### DATASET ###

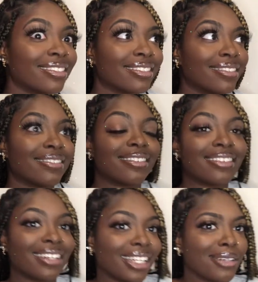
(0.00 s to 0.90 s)
going
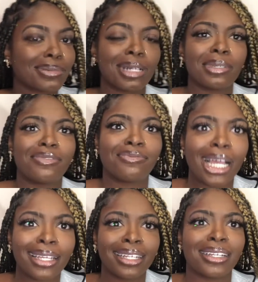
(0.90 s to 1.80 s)
on? They was probably
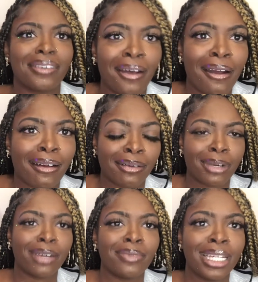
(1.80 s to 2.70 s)
in the car
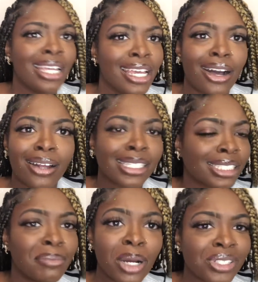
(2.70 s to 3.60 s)
while all this
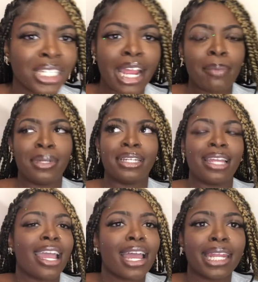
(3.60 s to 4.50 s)
commotion happened and
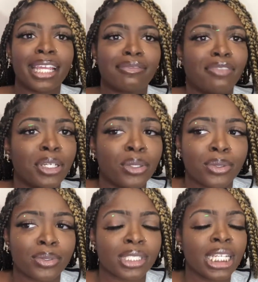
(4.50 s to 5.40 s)
now they
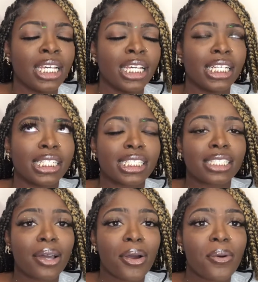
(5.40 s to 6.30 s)
confused.
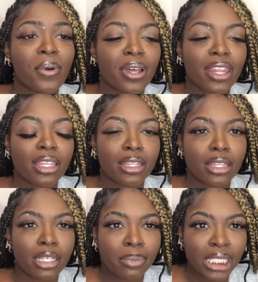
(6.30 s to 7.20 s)
So
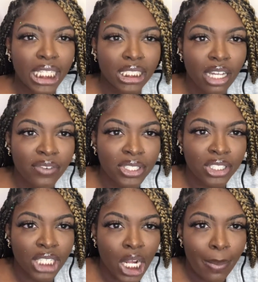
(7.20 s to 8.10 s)
the police
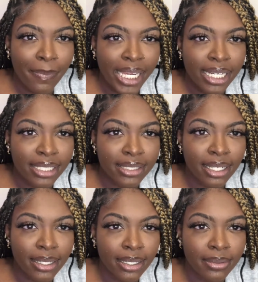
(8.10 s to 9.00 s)
officers that beat us to
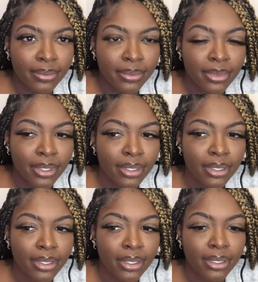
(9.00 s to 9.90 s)
him,
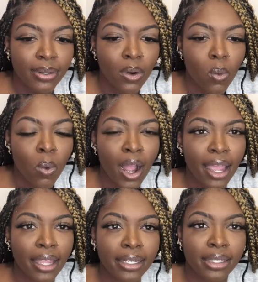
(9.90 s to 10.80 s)

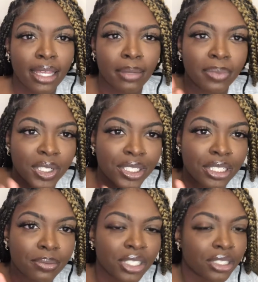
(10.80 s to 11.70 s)
why did they push
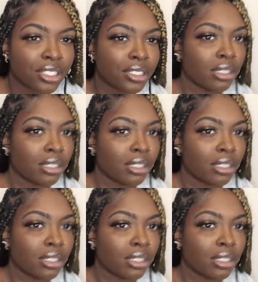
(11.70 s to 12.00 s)
him? Just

###

■ **TASK PROMPT**:
An exact copy of the lines from the one with "(3.60 s to 4.50 s)" through the end of the entries above, both included, is the whole answer. It contains no pictures.

■ **ANSWER BELOW**:
(3.60 s to 4.50 s)
commotion happened and
(4.50 s to 5.40 s)
now they
(5.40 s to 6.30 s)
confused.
(6.30 s to 7.20 s)
So
(7.20 s to 8.10 s)
the police
(8.10 s to 9.00 s)
officers that beat us to
(9.00 s to 9.90 s)
him,
(9.90 s to 10.80 s)

(10.80 s to 11.70 s)
why did they push
(11.70 s to 12.00 s)
him? Just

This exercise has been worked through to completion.